- YOUR OBJECTIVE
Verbatim output of the lines below is required, with the images omitted.

- EXERCISE INPUTS
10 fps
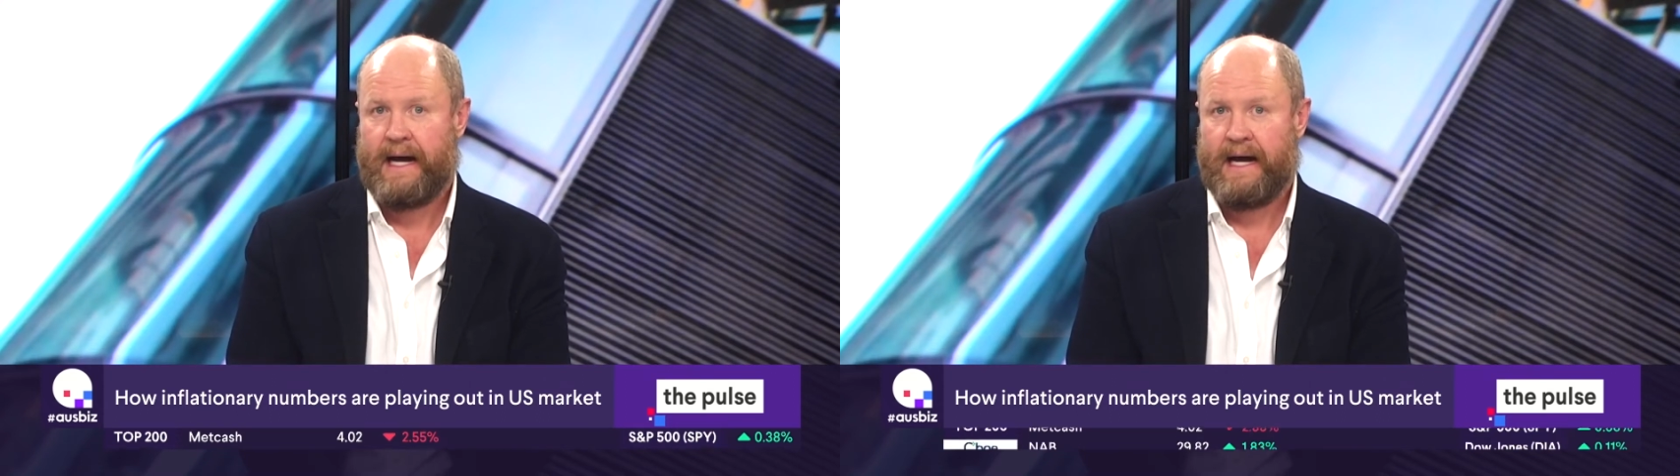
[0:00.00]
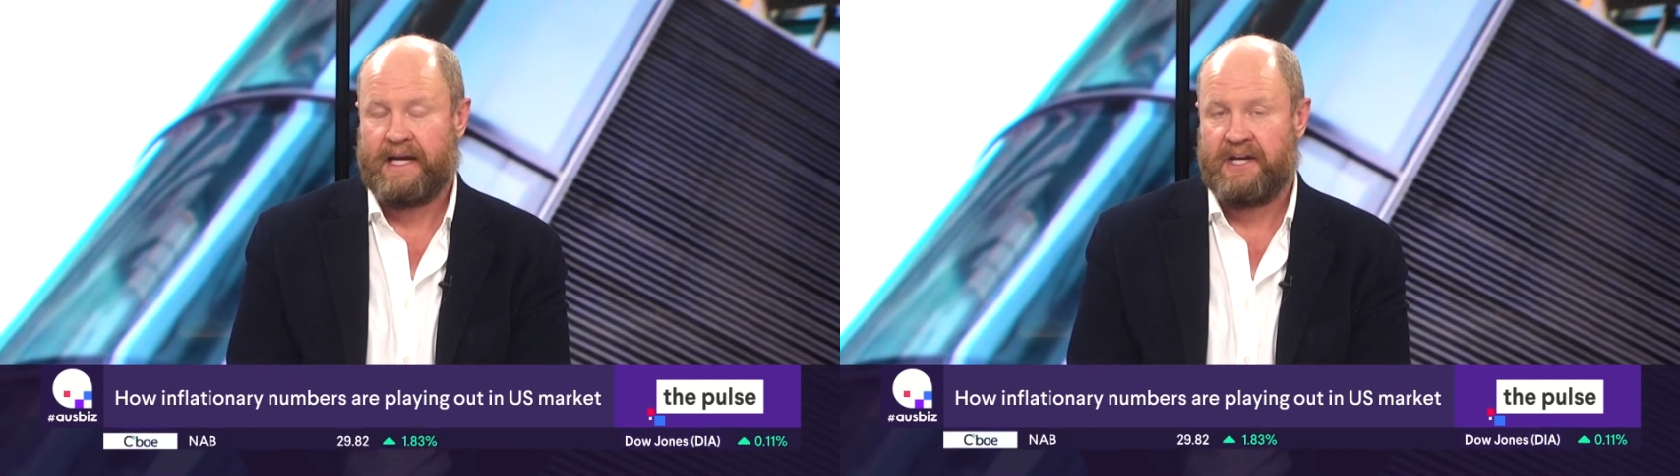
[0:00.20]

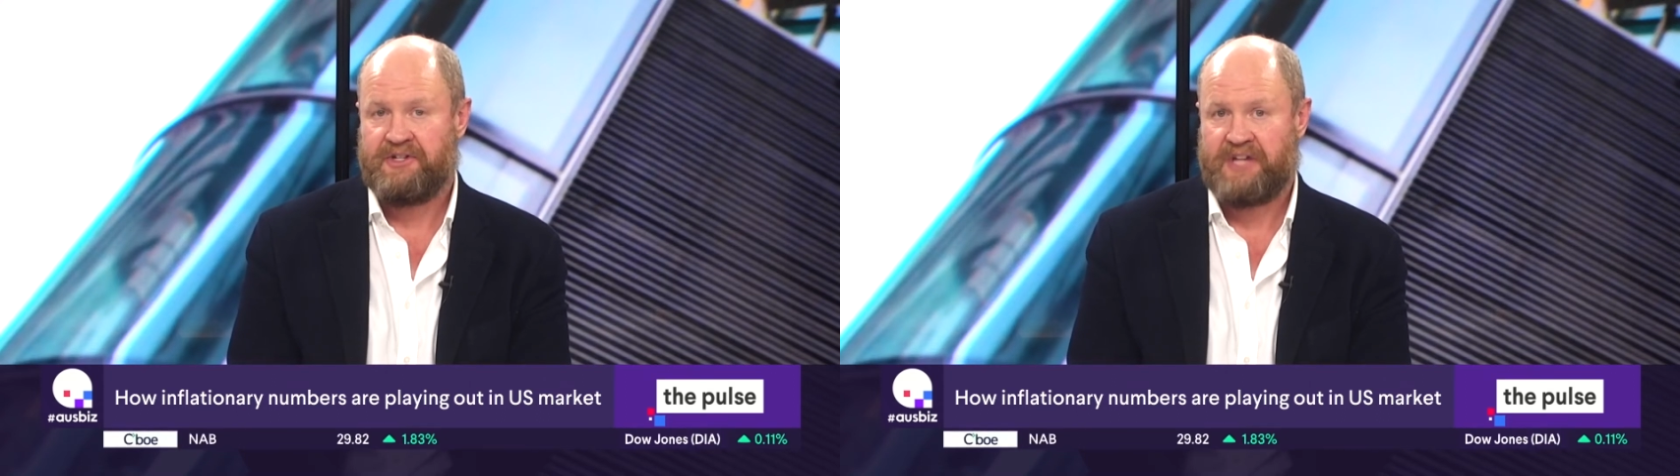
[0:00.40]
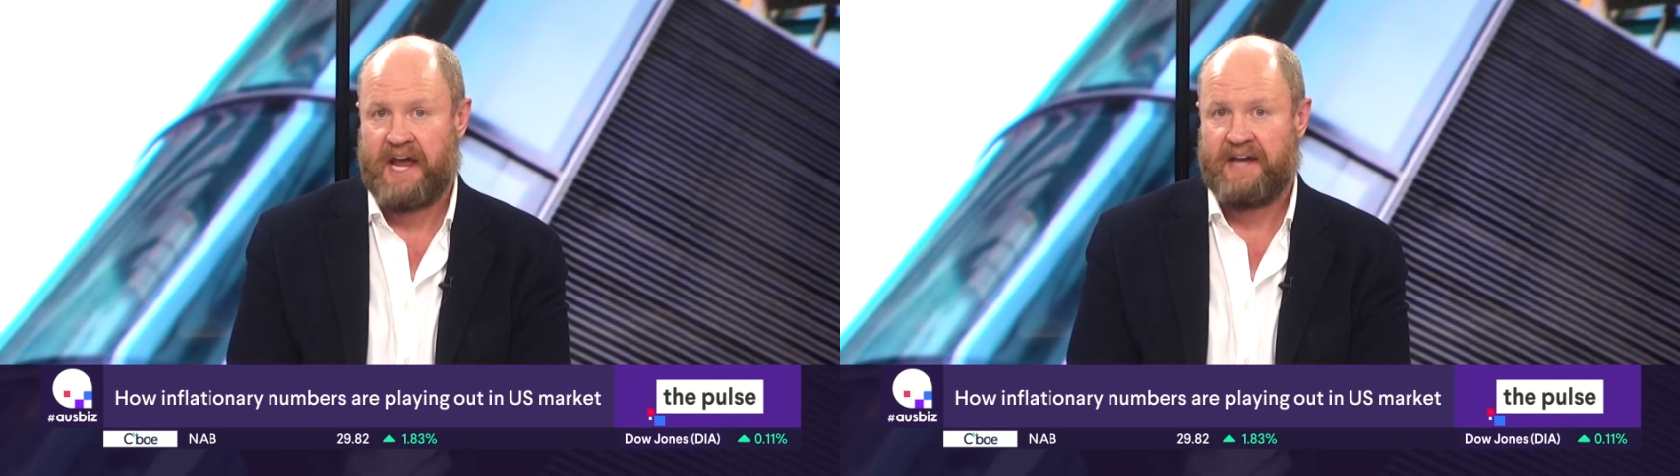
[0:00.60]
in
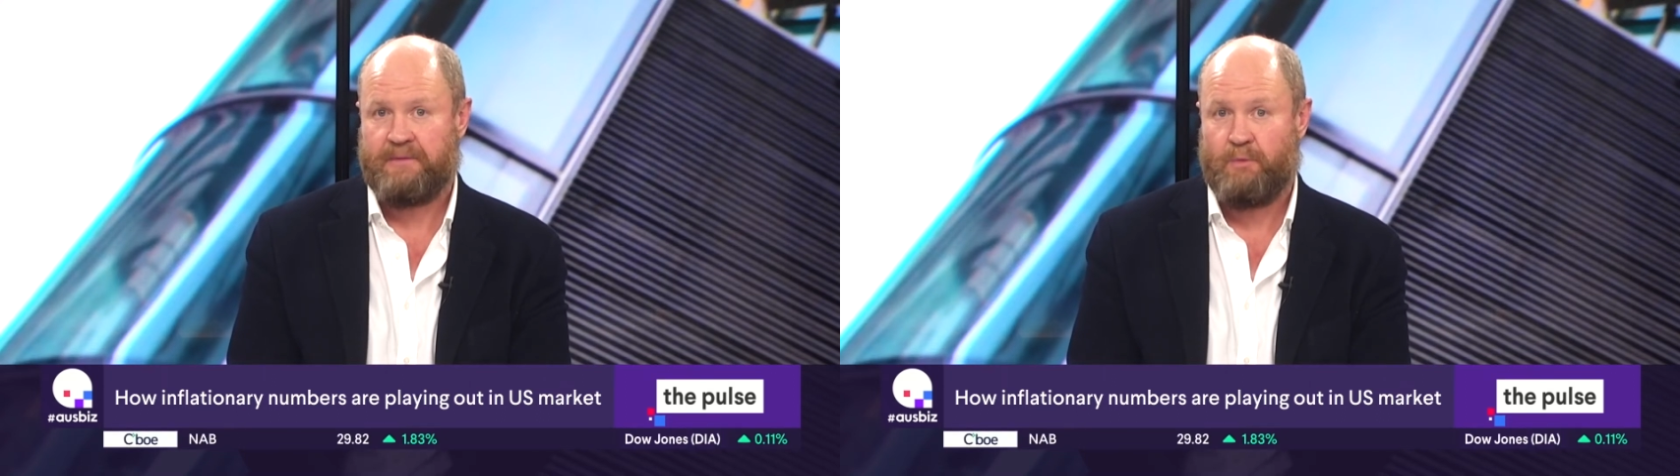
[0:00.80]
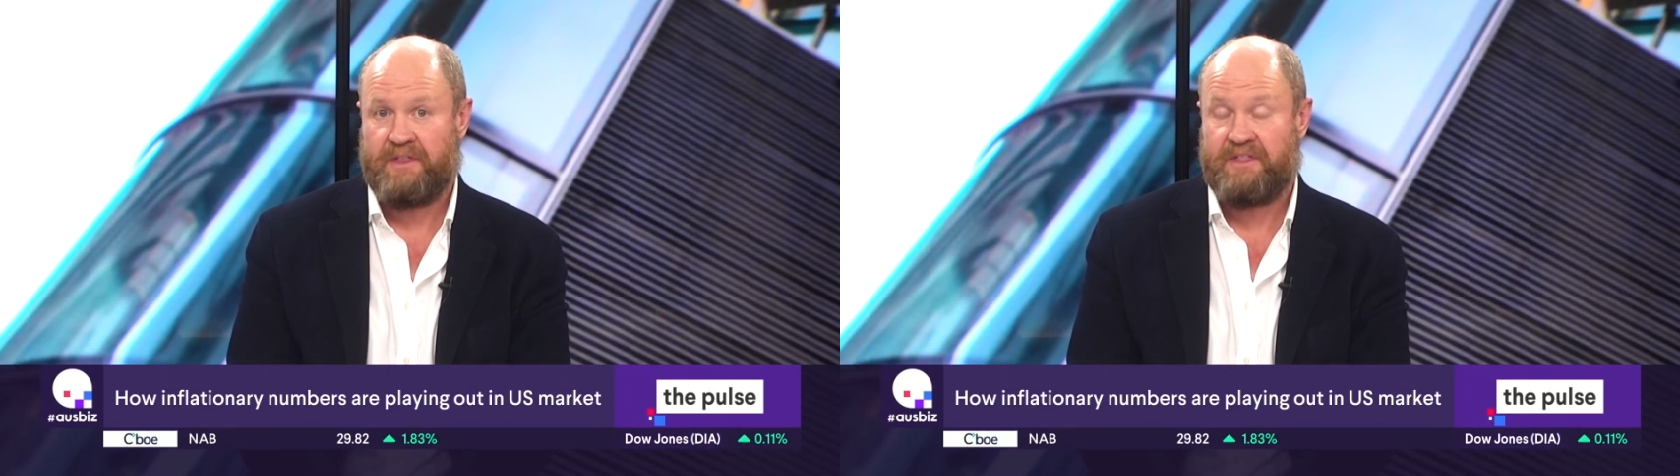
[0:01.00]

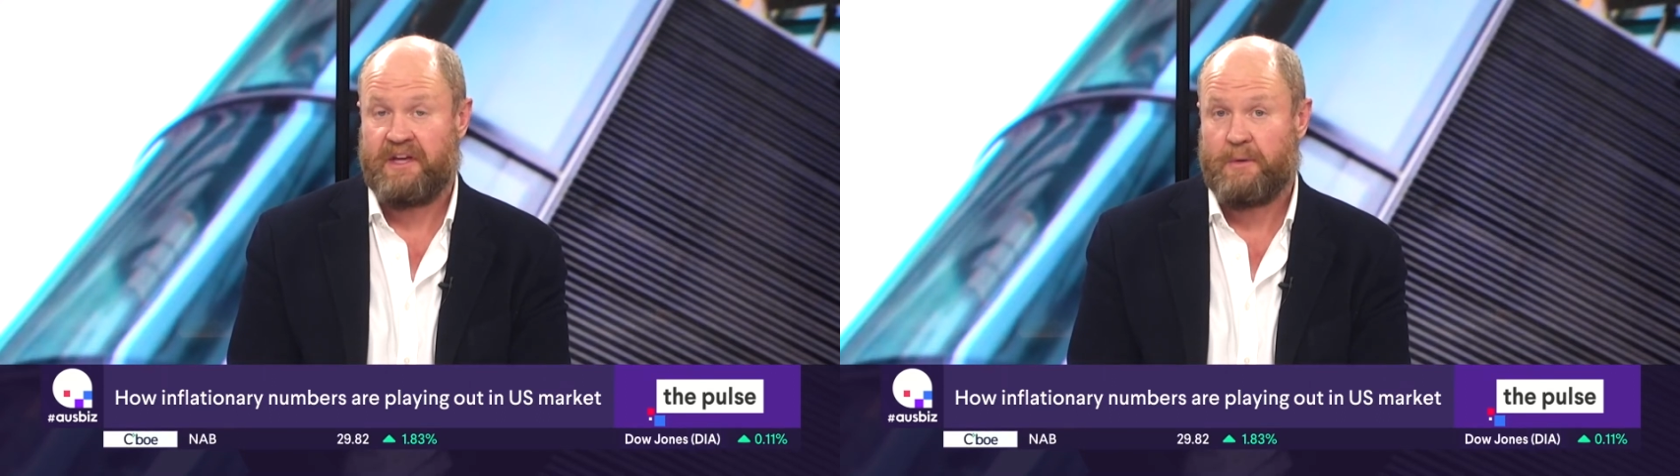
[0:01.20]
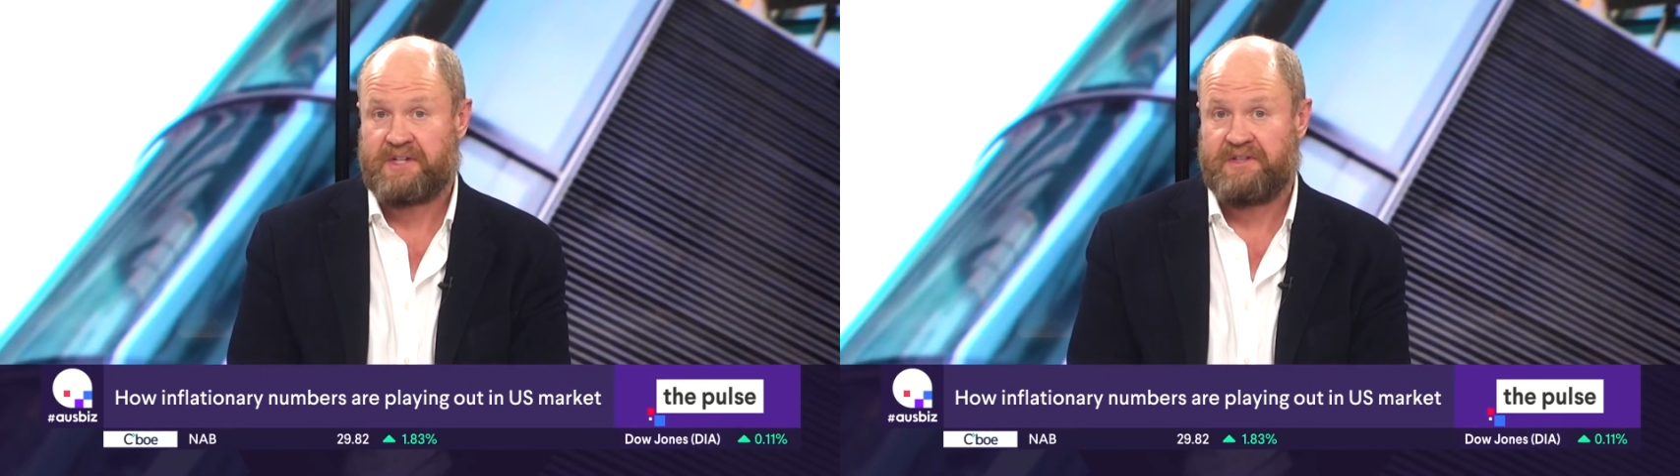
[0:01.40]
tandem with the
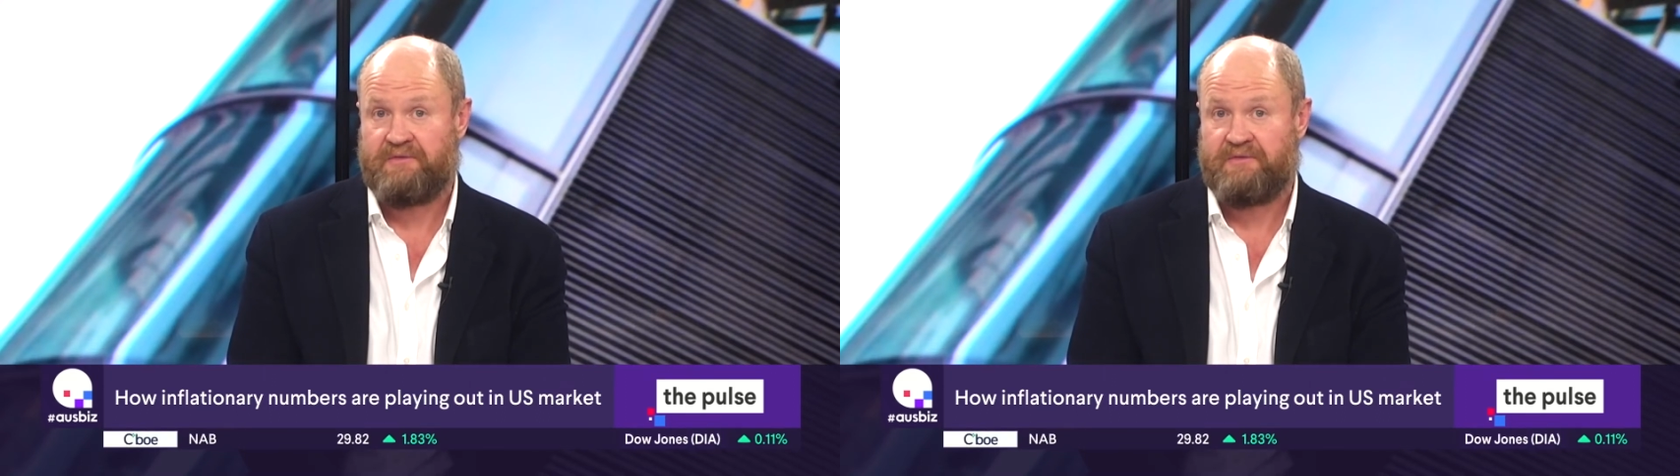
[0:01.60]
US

- WRITTEN RESPONSE
10 fps
[0:00.00]
[0:00.20]

[0:00.40]
[0:00.60]
in
[0:00.80]
[0:01.00]

[0:01.20]
[0:01.40]
tandem with the
[0:01.60]
US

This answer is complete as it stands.